┏━━

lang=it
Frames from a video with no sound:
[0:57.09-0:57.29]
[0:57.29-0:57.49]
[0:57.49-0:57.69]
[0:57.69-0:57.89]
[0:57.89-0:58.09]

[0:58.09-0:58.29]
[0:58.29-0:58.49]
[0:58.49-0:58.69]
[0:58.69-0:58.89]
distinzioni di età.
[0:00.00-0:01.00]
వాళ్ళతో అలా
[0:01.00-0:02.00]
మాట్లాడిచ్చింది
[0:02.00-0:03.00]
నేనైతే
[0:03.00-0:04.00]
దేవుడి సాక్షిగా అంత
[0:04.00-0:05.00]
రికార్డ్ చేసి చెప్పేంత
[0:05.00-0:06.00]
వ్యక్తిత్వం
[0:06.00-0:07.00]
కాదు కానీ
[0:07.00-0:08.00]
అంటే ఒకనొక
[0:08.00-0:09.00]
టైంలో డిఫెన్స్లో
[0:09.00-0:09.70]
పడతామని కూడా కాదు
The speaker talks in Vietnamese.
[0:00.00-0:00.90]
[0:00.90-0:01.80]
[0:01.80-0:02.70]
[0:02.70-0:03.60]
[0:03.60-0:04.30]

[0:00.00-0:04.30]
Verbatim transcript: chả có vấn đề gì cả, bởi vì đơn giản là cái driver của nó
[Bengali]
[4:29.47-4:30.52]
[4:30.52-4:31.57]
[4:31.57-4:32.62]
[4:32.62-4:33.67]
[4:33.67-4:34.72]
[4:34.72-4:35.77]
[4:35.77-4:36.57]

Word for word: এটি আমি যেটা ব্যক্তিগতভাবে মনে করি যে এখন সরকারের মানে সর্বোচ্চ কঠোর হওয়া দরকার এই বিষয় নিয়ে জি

┗━━

EXERCISE REQUIREMENTS = Retype the lines of the material from the one containing "[0:58.09-0:58.29]" through the last line, exactly, and give no other lines.

FINAL ANSWER =
[0:58.09-0:58.29]
[0:58.29-0:58.49]
[0:58.49-0:58.69]
[0:58.69-0:58.89]
distinzioni di età.
[0:00.00-0:01.00]
వాళ్ళతో అలా
[0:01.00-0:02.00]
మాట్లాడిచ్చింది
[0:02.00-0:03.00]
నేనైతే
[0:03.00-0:04.00]
దేవుడి సాక్షిగా అంత
[0:04.00-0:05.00]
రికార్డ్ చేసి చెప్పేంత
[0:05.00-0:06.00]
వ్యక్తిత్వం
[0:06.00-0:07.00]
కాదు కానీ
[0:07.00-0:08.00]
అంటే ఒకనొక
[0:08.00-0:09.00]
టైంలో డిఫెన్స్లో
[0:09.00-0:09.70]
పడతామని కూడా కాదు
The speaker talks in Vietnamese.
[0:00.00-0:00.90]
[0:00.90-0:01.80]
[0:01.80-0:02.70]
[0:02.70-0:03.60]
[0:03.60-0:04.30]

[0:00.00-0:04.30]
Verbatim transcript: chả có vấn đề gì cả, bởi vì đơn giản là cái driver của nó
[Bengali]
[4:29.47-4:30.52]
[4:30.52-4:31.57]
[4:31.57-4:32.62]
[4:32.62-4:33.67]
[4:33.67-4:34.72]
[4:34.72-4:35.77]
[4:35.77-4:36.57]

Word for word: এটি আমি যেটা ব্যক্তিগতভাবে মনে করি যে এখন সরকারের মানে সর্বোচ্চ কঠোর হওয়া দরকার এই বিষয় নিয়ে জি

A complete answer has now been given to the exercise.